The apple probably originated in the so called “fruit forest” of Kazakhstan, the pips of the fruit being spread across Europe as the larger, sweeter fruit were selected by travellers passing through the area.

In 1854, the British Pomological Association was formed to test new varieties of this “universally esteemed fruit”. One of the most widely-known Victorian apples is the Bramley.

In 1857, an apple tree, planted from a seedling in a Nottingham family garden in 1809, was the donor for graftwood for a fledging nursery.
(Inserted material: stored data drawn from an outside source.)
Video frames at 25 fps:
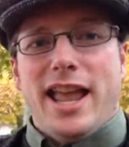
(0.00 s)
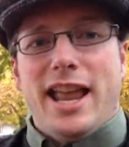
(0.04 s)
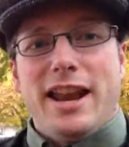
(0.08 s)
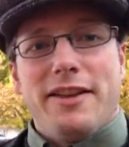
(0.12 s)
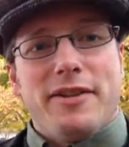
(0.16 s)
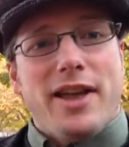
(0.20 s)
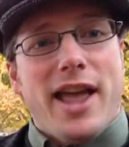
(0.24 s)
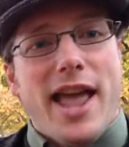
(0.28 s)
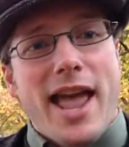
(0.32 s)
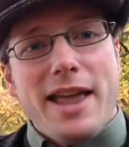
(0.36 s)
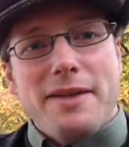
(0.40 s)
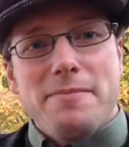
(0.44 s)
And
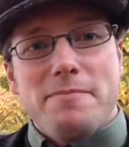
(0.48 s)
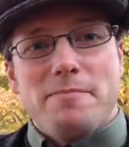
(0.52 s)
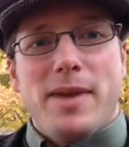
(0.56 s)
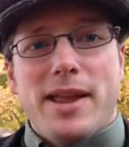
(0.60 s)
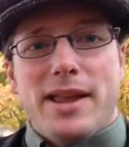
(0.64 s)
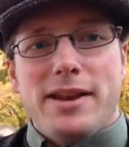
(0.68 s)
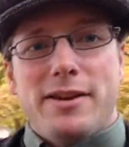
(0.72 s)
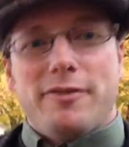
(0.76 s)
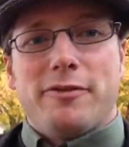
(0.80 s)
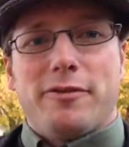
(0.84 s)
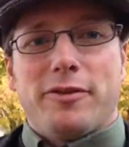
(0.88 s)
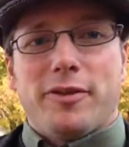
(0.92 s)
if it hadn't
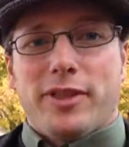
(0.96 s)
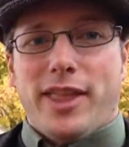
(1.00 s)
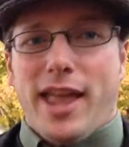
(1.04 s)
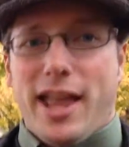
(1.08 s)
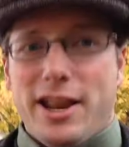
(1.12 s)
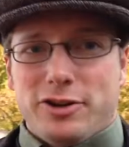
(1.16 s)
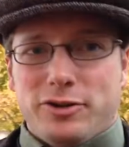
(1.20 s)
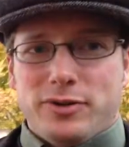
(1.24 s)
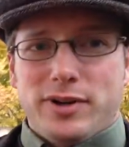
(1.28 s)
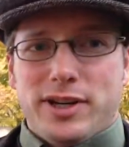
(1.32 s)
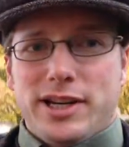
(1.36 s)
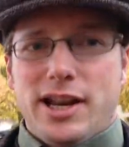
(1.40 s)
been for
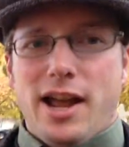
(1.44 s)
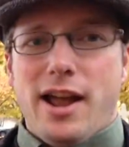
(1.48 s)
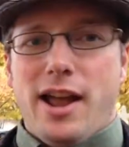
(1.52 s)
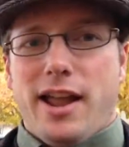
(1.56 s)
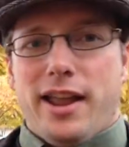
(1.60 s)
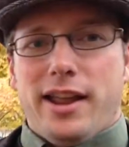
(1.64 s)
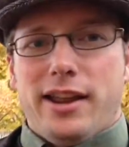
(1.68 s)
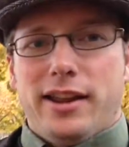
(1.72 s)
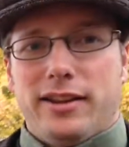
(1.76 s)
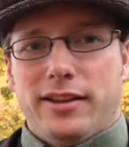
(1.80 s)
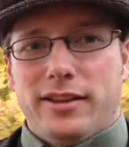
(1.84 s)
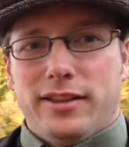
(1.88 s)
that tree
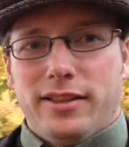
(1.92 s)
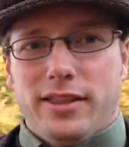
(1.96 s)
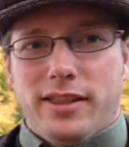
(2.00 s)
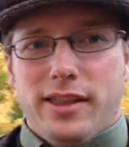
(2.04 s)
dying,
The tree’s owner, Mr Bramley, not only provided nurseryman Henry Merryweather with a successful seller for his new business venture, but also lent his name to this world-renowned cooking apple.

Queen Victoria was known to love puddings, and this recipe is a classic from her reign. Apple Charlotte is a celebration of British apples, perfect for the autumn.

Apple Charlotte

  • Peel, core and slice 500g of Bramley and 225g of sharp eating apples (Cox or Braeburn work well).
  • Place in a pan with 2 tablespoons of water, 50g unrefined caster sugar and the finely grated zest of one lemon.
  • Cover and cook over a medium heat for 10 minutes until the apples are soft and fluffy, stirring occasionally.
  • Leave to cool.
  • Remove the crusts from 9 slices of brown bread. Cut eight circles to fit the base and top of ovenproof pudding moulds. Cut the remaining bread into 5cm-wide strips.
  • Butter both sides of the bread and use it to line the moulds, overlapping them to make sure there are no gaps and pressing them firmly.
  • Beat one egg yolk into the cooled apple, then spoon the mix into the bread-lined cases. Top with the remaining circles of bread and press down firmly.
  • Bake for 25-30 minutes, in a preheated oven (180C) until golden and crisp. Remove from the oven and leave to stand for a few minutes.
  • Invert the moulds and serve each pudding hot, with double cream to serve.